**Activity:**
Write back every record verbatim.
#### Exercise input
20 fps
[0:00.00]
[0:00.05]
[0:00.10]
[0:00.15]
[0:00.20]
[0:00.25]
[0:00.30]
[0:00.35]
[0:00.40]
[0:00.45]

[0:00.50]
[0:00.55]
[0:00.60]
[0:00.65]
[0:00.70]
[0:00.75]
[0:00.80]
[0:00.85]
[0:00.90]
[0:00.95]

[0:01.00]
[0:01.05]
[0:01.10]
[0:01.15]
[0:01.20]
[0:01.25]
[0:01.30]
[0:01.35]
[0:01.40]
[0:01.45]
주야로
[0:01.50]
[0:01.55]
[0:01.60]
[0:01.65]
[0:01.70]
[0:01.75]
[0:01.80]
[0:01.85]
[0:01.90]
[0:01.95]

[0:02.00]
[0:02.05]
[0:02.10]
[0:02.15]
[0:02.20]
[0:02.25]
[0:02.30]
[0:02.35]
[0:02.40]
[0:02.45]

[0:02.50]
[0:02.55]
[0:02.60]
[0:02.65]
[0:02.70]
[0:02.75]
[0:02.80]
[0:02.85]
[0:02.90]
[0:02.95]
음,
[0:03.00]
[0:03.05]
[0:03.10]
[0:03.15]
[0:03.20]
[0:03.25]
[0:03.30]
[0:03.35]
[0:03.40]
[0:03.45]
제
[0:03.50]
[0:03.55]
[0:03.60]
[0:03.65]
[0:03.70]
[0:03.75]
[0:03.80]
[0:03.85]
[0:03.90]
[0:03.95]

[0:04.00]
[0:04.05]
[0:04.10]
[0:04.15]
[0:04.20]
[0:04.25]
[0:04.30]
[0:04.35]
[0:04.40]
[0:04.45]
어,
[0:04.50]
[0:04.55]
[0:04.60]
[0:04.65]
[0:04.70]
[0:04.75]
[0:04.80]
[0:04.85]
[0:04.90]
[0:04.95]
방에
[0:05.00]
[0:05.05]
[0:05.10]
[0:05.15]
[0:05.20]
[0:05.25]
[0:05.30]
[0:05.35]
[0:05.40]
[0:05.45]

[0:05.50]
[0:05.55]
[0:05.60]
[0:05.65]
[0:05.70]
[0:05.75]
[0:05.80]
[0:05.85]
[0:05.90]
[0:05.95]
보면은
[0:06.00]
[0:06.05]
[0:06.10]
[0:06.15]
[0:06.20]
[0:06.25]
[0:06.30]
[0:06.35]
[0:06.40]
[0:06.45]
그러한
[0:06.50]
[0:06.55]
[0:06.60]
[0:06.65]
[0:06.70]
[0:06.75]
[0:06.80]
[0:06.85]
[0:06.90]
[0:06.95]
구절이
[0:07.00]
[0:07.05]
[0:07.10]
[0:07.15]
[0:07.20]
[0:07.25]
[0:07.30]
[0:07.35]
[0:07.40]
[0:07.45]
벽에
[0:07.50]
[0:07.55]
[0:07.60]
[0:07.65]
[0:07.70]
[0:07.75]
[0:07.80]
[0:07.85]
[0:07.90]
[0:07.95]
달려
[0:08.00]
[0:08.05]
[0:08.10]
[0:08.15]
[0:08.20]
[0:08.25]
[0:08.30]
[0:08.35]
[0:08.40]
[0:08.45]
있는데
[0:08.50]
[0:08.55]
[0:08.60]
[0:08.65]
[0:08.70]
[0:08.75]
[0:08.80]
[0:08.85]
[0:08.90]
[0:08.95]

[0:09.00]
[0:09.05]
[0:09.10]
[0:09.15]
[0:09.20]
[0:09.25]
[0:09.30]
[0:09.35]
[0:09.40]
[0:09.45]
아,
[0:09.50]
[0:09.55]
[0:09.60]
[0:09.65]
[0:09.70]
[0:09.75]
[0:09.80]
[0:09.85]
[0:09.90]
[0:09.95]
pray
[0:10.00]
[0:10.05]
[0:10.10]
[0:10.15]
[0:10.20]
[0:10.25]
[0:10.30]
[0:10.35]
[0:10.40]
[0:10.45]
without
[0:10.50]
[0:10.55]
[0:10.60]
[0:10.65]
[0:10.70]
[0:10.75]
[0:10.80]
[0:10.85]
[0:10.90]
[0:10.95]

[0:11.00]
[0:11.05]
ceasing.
########
**Exercise output:**
20 fps
[0:00.00]
[0:00.05]
[0:00.10]
[0:00.15]
[0:00.20]
[0:00.25]
[0:00.30]
[0:00.35]
[0:00.40]
[0:00.45]

[0:00.50]
[0:00.55]
[0:00.60]
[0:00.65]
[0:00.70]
[0:00.75]
[0:00.80]
[0:00.85]
[0:00.90]
[0:00.95]

[0:01.00]
[0:01.05]
[0:01.10]
[0:01.15]
[0:01.20]
[0:01.25]
[0:01.30]
[0:01.35]
[0:01.40]
[0:01.45]
주야로
[0:01.50]
[0:01.55]
[0:01.60]
[0:01.65]
[0:01.70]
[0:01.75]
[0:01.80]
[0:01.85]
[0:01.90]
[0:01.95]

[0:02.00]
[0:02.05]
[0:02.10]
[0:02.15]
[0:02.20]
[0:02.25]
[0:02.30]
[0:02.35]
[0:02.40]
[0:02.45]

[0:02.50]
[0:02.55]
[0:02.60]
[0:02.65]
[0:02.70]
[0:02.75]
[0:02.80]
[0:02.85]
[0:02.90]
[0:02.95]
음,
[0:03.00]
[0:03.05]
[0:03.10]
[0:03.15]
[0:03.20]
[0:03.25]
[0:03.30]
[0:03.35]
[0:03.40]
[0:03.45]
제
[0:03.50]
[0:03.55]
[0:03.60]
[0:03.65]
[0:03.70]
[0:03.75]
[0:03.80]
[0:03.85]
[0:03.90]
[0:03.95]

[0:04.00]
[0:04.05]
[0:04.10]
[0:04.15]
[0:04.20]
[0:04.25]
[0:04.30]
[0:04.35]
[0:04.40]
[0:04.45]
어,
[0:04.50]
[0:04.55]
[0:04.60]
[0:04.65]
[0:04.70]
[0:04.75]
[0:04.80]
[0:04.85]
[0:04.90]
[0:04.95]
방에
[0:05.00]
[0:05.05]
[0:05.10]
[0:05.15]
[0:05.20]
[0:05.25]
[0:05.30]
[0:05.35]
[0:05.40]
[0:05.45]

[0:05.50]
[0:05.55]
[0:05.60]
[0:05.65]
[0:05.70]
[0:05.75]
[0:05.80]
[0:05.85]
[0:05.90]
[0:05.95]
보면은
[0:06.00]
[0:06.05]
[0:06.10]
[0:06.15]
[0:06.20]
[0:06.25]
[0:06.30]
[0:06.35]
[0:06.40]
[0:06.45]
그러한
[0:06.50]
[0:06.55]
[0:06.60]
[0:06.65]
[0:06.70]
[0:06.75]
[0:06.80]
[0:06.85]
[0:06.90]
[0:06.95]
구절이
[0:07.00]
[0:07.05]
[0:07.10]
[0:07.15]
[0:07.20]
[0:07.25]
[0:07.30]
[0:07.35]
[0:07.40]
[0:07.45]
벽에
[0:07.50]
[0:07.55]
[0:07.60]
[0:07.65]
[0:07.70]
[0:07.75]
[0:07.80]
[0:07.85]
[0:07.90]
[0:07.95]
달려
[0:08.00]
[0:08.05]
[0:08.10]
[0:08.15]
[0:08.20]
[0:08.25]
[0:08.30]
[0:08.35]
[0:08.40]
[0:08.45]
있는데
[0:08.50]
[0:08.55]
[0:08.60]
[0:08.65]
[0:08.70]
[0:08.75]
[0:08.80]
[0:08.85]
[0:08.90]
[0:08.95]

[0:09.00]
[0:09.05]
[0:09.10]
[0:09.15]
[0:09.20]
[0:09.25]
[0:09.30]
[0:09.35]
[0:09.40]
[0:09.45]
아,
[0:09.50]
[0:09.55]
[0:09.60]
[0:09.65]
[0:09.70]
[0:09.75]
[0:09.80]
[0:09.85]
[0:09.90]
[0:09.95]
pray
[0:10.00]
[0:10.05]
[0:10.10]
[0:10.15]
[0:10.20]
[0:10.25]
[0:10.30]
[0:10.35]
[0:10.40]
[0:10.45]
without
[0:10.50]
[0:10.55]
[0:10.60]
[0:10.65]
[0:10.70]
[0:10.75]
[0:10.80]
[0:10.85]
[0:10.90]
[0:10.95]

[0:11.00]
[0:11.05]
ceasing.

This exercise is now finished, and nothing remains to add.